*Exercise goal*
Although the records contain pictures, only their text should be set down, exactly as written.

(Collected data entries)
* * * * *

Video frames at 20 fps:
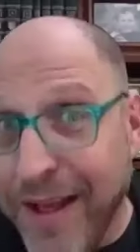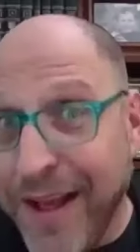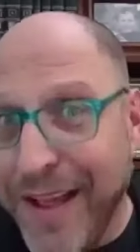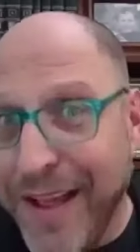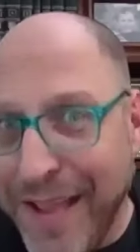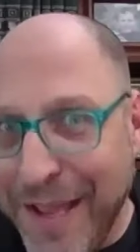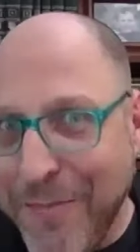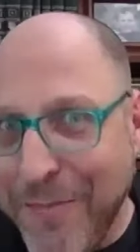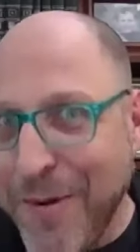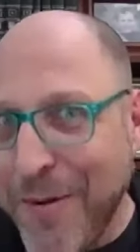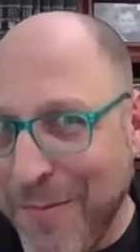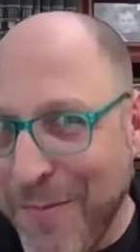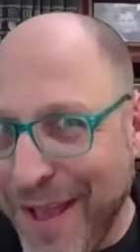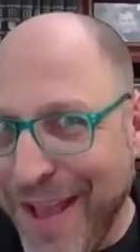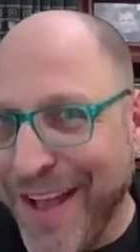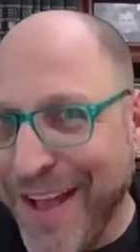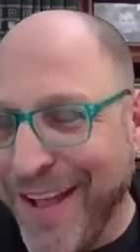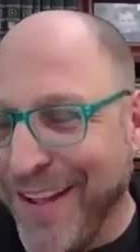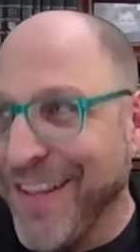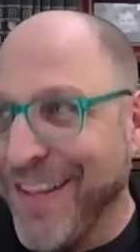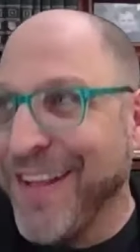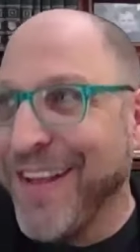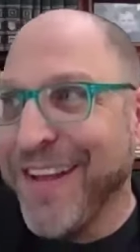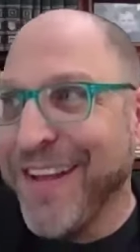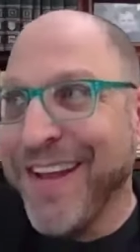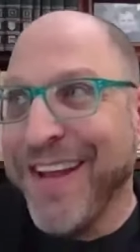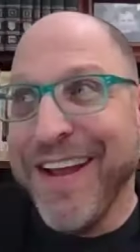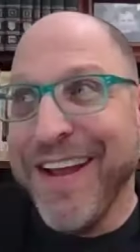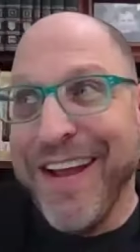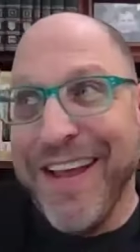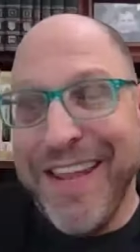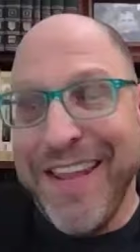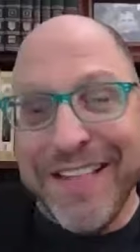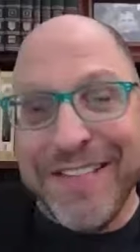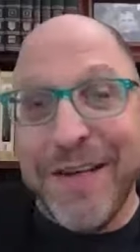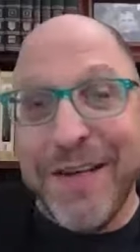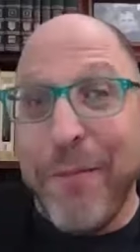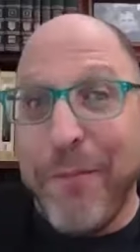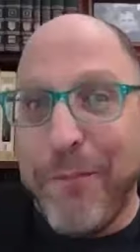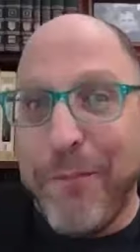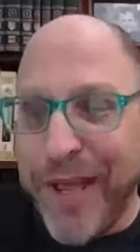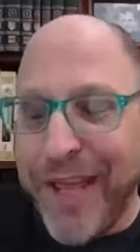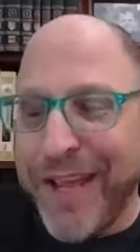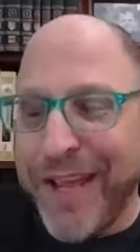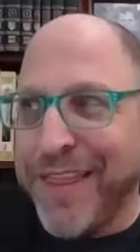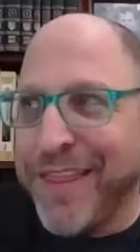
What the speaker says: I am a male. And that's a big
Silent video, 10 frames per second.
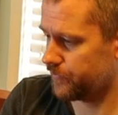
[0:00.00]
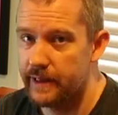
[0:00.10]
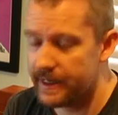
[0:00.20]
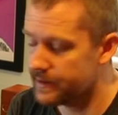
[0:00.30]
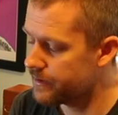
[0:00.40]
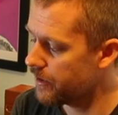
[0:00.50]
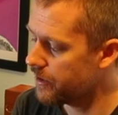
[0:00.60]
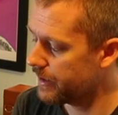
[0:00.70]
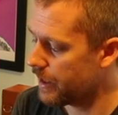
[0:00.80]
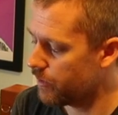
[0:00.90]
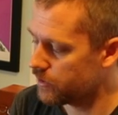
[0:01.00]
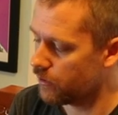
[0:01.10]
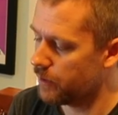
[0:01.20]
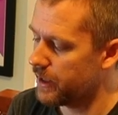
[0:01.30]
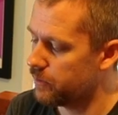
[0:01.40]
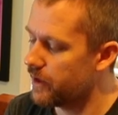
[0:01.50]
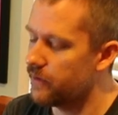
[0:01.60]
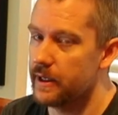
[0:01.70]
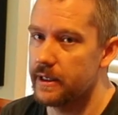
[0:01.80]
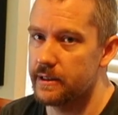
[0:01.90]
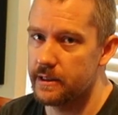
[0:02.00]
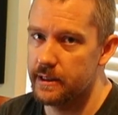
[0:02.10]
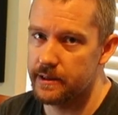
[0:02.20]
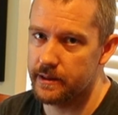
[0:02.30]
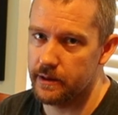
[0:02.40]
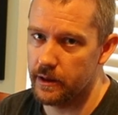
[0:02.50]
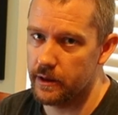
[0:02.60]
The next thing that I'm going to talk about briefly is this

* * * * *

*Your response*
Video frames at 20 fps:
What the speaker says: I am a male. And that's a big
Silent video, 10 frames per second.
[0:00.00]
[0:00.10]
[0:00.20]
[0:00.30]
[0:00.40]
[0:00.50]
[0:00.60]
[0:00.70]
[0:00.80]
[0:00.90]
[0:01.00]
[0:01.10]
[0:01.20]
[0:01.30]
[0:01.40]
[0:01.50]
[0:01.60]
[0:01.70]
[0:01.80]
[0:01.90]
[0:02.00]
[0:02.10]
[0:02.20]
[0:02.30]
[0:02.40]
[0:02.50]
[0:02.60]
The next thing that I'm going to talk about briefly is this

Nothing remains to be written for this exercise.